● Problem requirements: From the material below, retype exactly the lines that begin at the line with "Silent video, 25 frames per second." and end after the line with "Word for word: to"; pictures stay out of the copy.

● Data for this exercise:
Segment Open

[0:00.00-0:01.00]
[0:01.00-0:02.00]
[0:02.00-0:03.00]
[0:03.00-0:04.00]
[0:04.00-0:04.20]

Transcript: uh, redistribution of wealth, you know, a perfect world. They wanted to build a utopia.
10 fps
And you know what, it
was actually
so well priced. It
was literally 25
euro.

Segment Closed
Segment Open

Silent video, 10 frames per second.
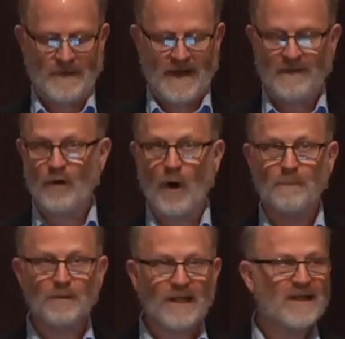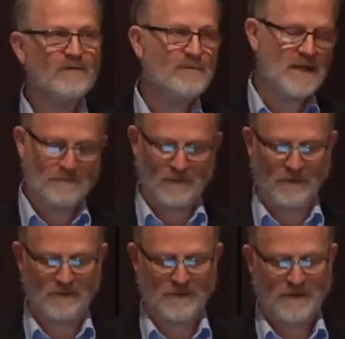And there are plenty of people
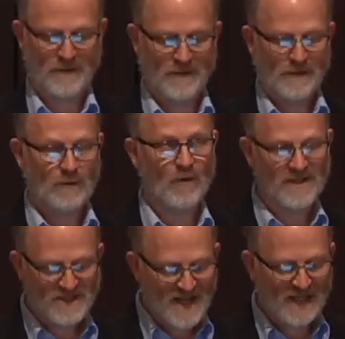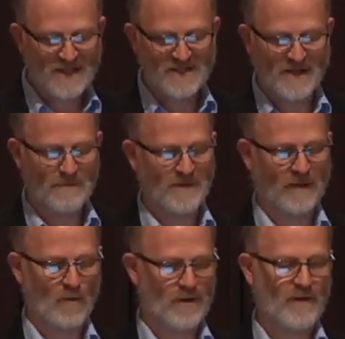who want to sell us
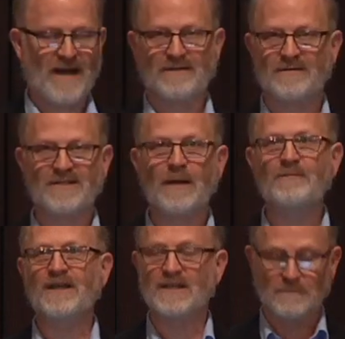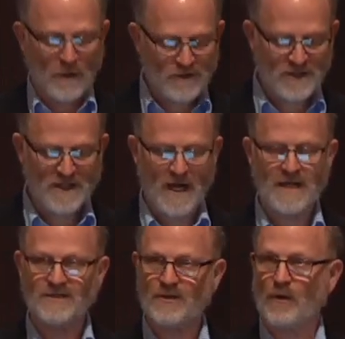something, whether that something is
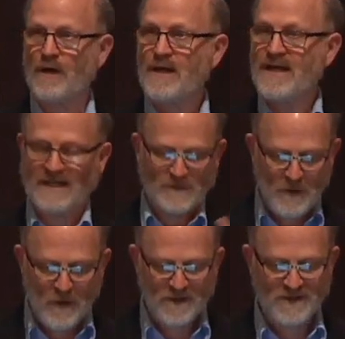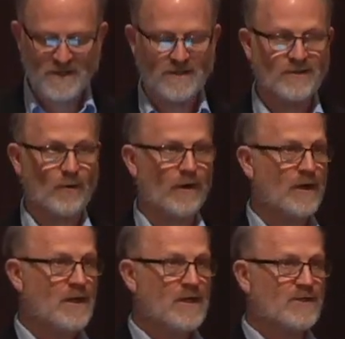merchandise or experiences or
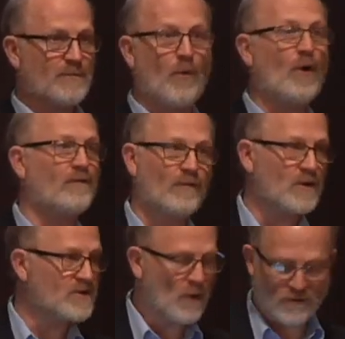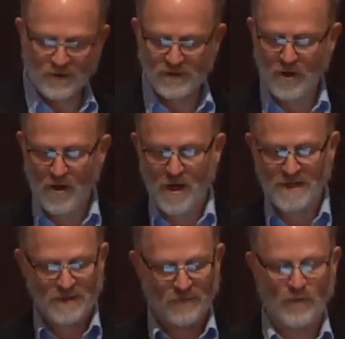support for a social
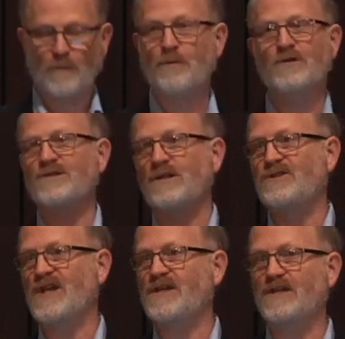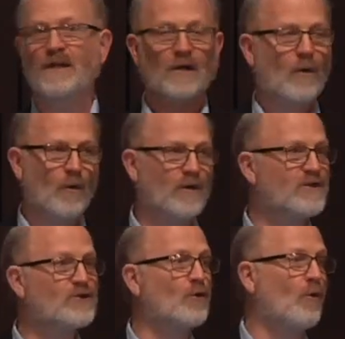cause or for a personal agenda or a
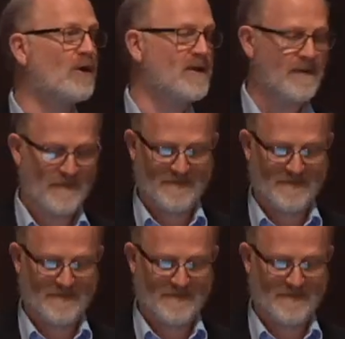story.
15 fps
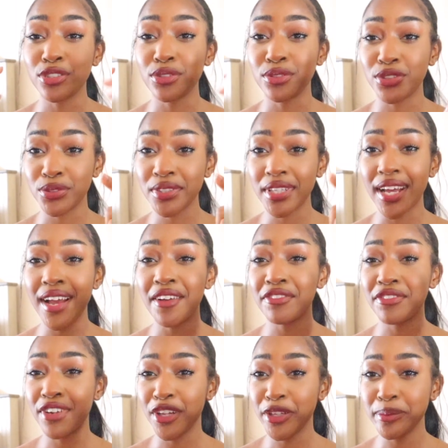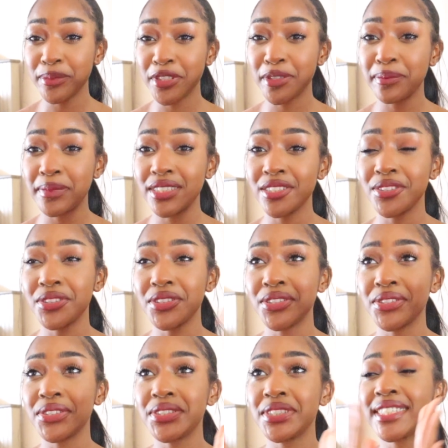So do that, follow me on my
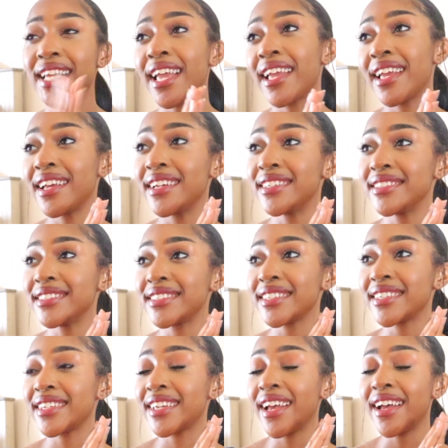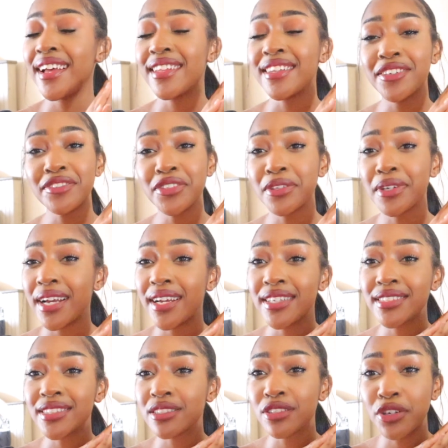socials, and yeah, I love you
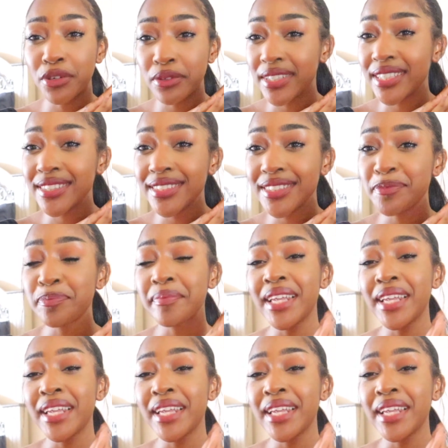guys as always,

Segment Closed
Segment Open

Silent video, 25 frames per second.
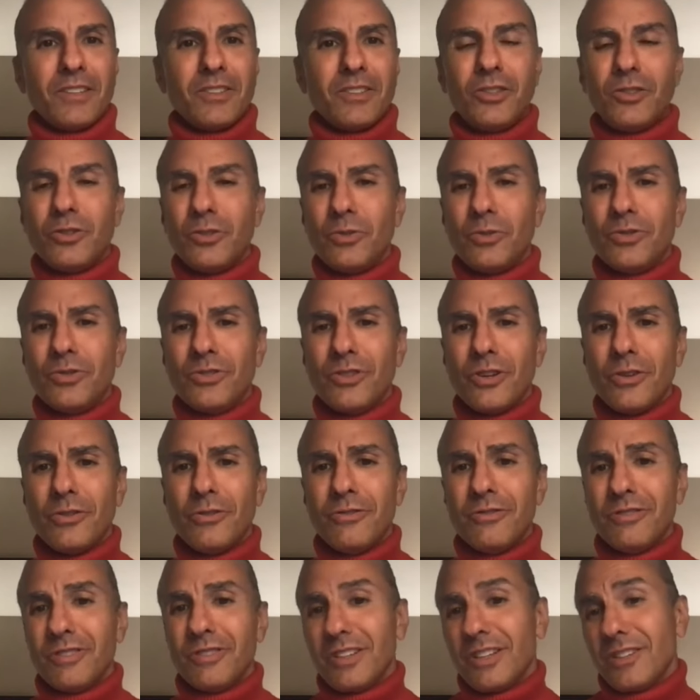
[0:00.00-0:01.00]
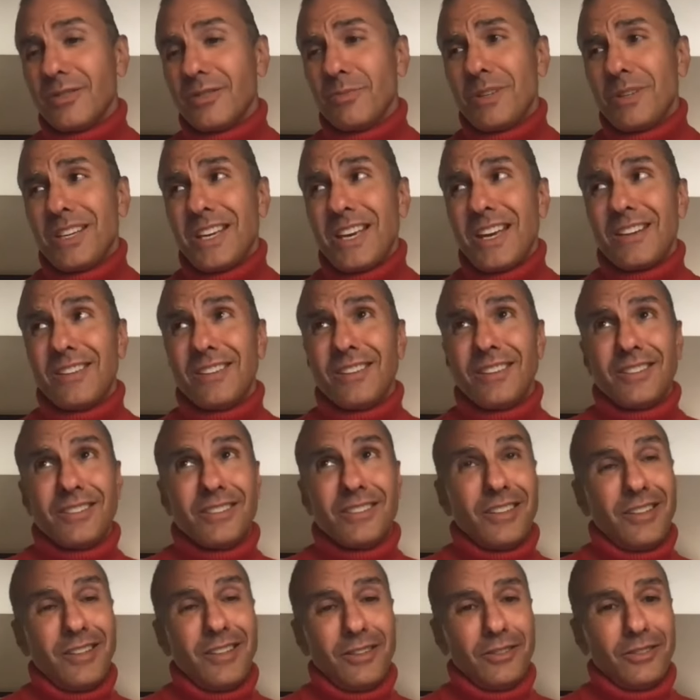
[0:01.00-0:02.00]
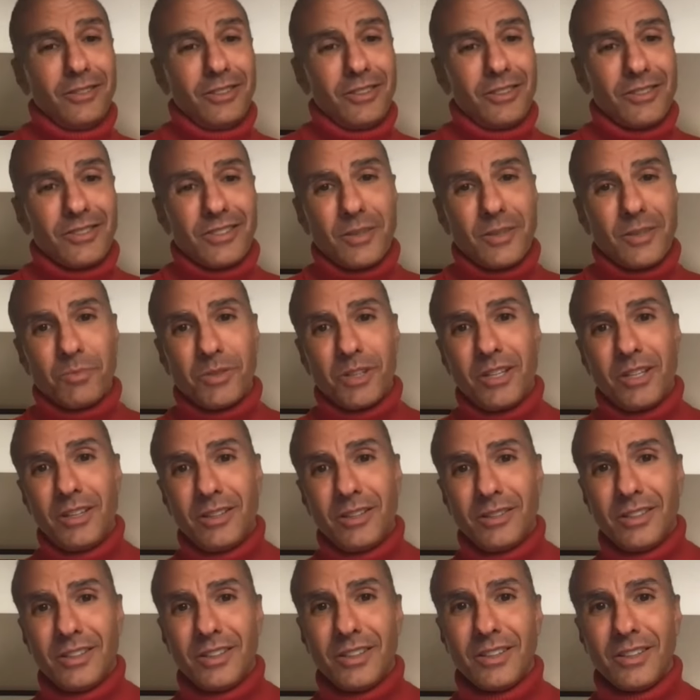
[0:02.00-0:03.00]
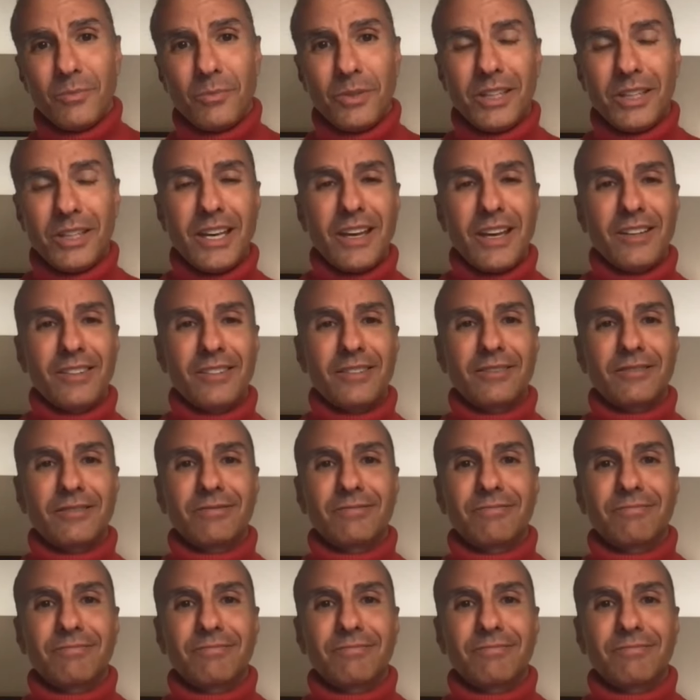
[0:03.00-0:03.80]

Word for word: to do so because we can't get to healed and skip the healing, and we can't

Segment Closed

● Response:
Silent video, 25 frames per second.
[0:00.00-0:01.00]
[0:01.00-0:02.00]
[0:02.00-0:03.00]
[0:03.00-0:03.80]

Word for word: to do so because we can't get to healed and skip the healing, and we can't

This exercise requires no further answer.